Stored dataset items

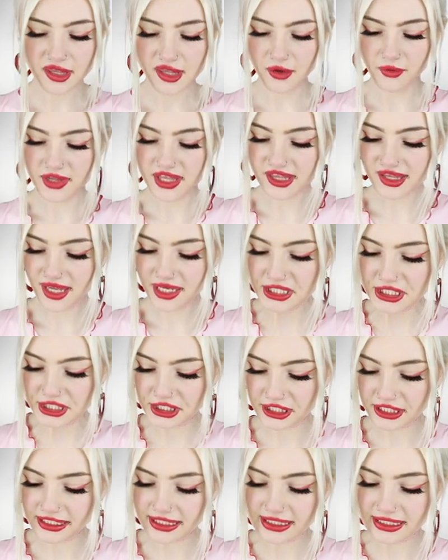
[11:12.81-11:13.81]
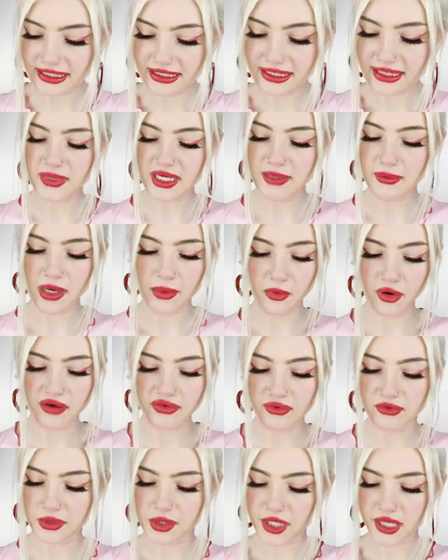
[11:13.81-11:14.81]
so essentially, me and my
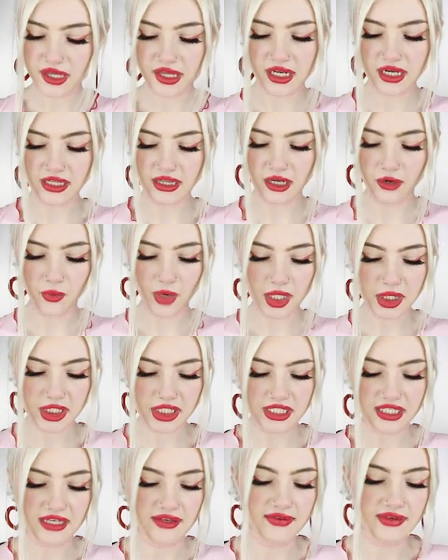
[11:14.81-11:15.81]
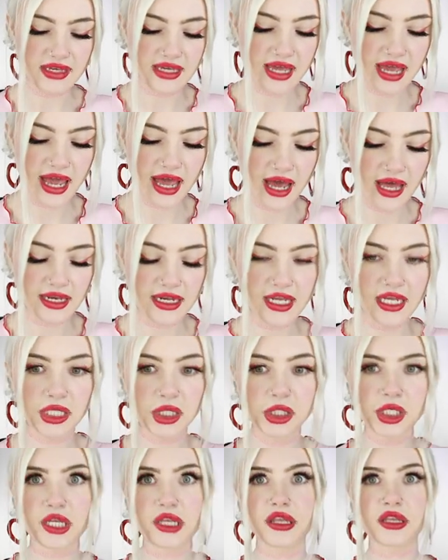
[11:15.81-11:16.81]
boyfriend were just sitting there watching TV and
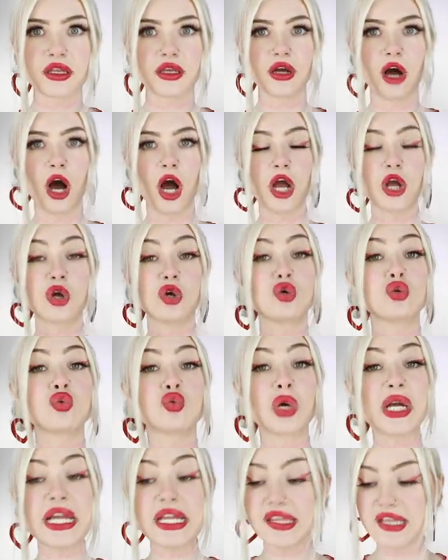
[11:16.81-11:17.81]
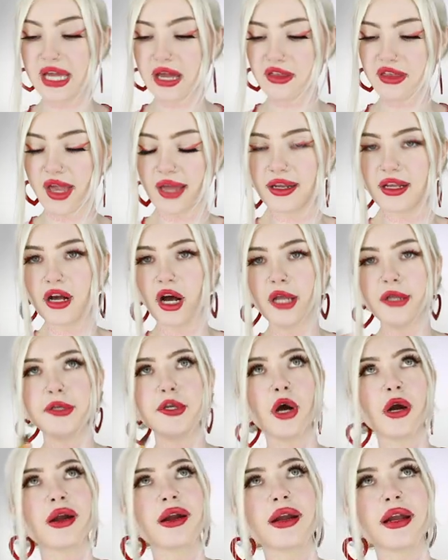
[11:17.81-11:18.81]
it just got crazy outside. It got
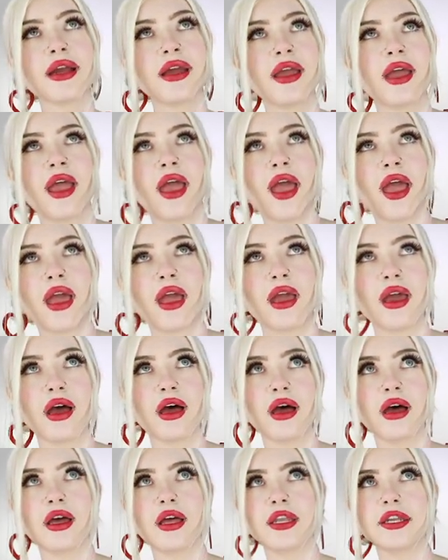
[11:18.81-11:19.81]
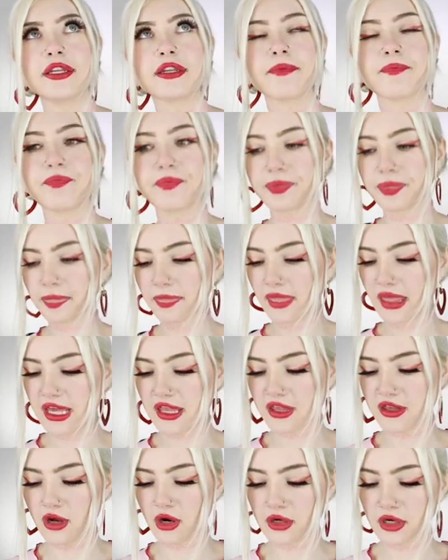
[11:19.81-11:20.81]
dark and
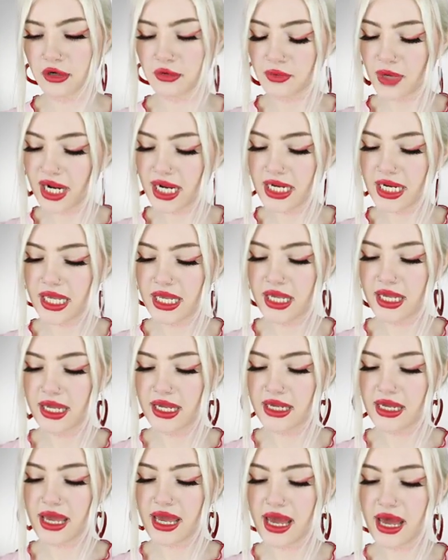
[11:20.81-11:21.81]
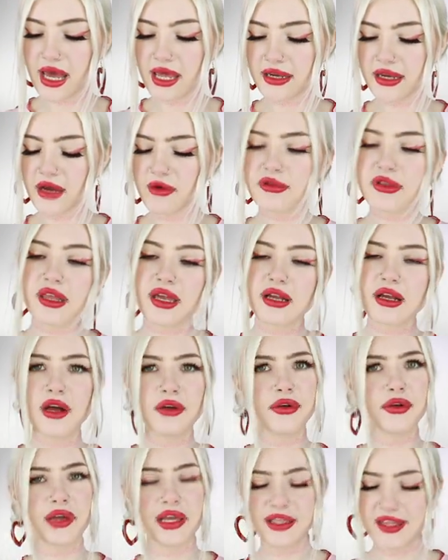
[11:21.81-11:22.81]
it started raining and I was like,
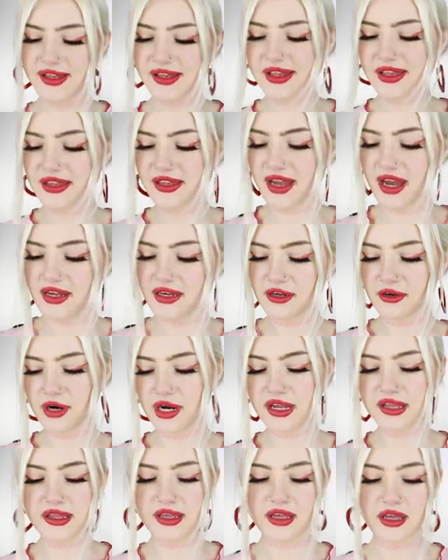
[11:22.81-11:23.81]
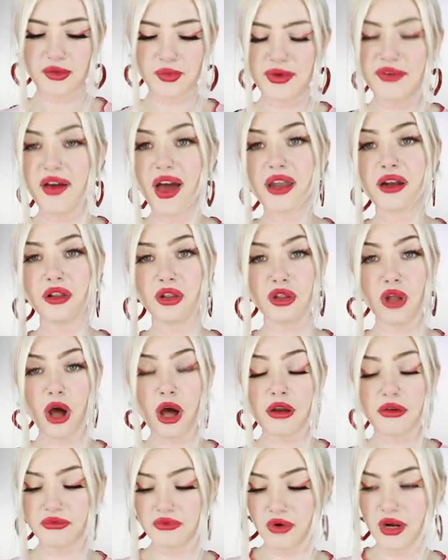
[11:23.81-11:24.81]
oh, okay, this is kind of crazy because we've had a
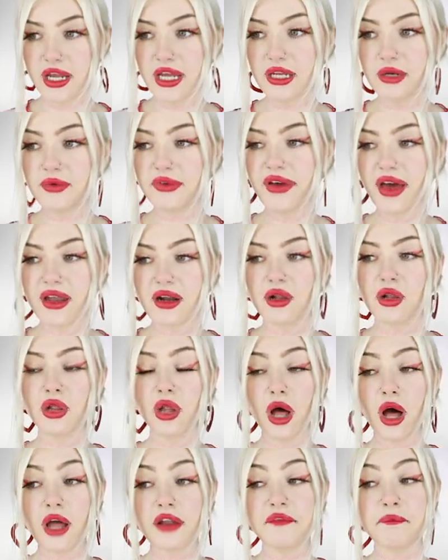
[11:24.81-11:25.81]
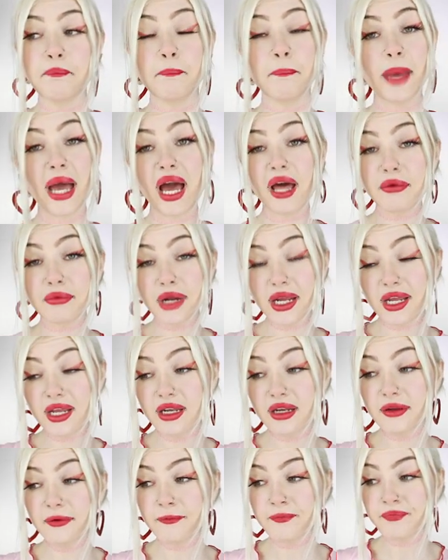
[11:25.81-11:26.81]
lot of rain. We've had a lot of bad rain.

**WHAT IS NEEDED**
Each line above is to be duplicated exactly, and the pictures are to be omitted.

**RESPONSE TO THIS EXERCISE**
[11:12.81-11:13.81]
[11:13.81-11:14.81]
so essentially, me and my
[11:14.81-11:15.81]
[11:15.81-11:16.81]
boyfriend were just sitting there watching TV and
[11:16.81-11:17.81]
[11:17.81-11:18.81]
it just got crazy outside. It got
[11:18.81-11:19.81]
[11:19.81-11:20.81]
dark and
[11:20.81-11:21.81]
[11:21.81-11:22.81]
it started raining and I was like,
[11:22.81-11:23.81]
[11:23.81-11:24.81]
oh, okay, this is kind of crazy because we've had a
[11:24.81-11:25.81]
[11:25.81-11:26.81]
lot of rain. We've had a lot of bad rain.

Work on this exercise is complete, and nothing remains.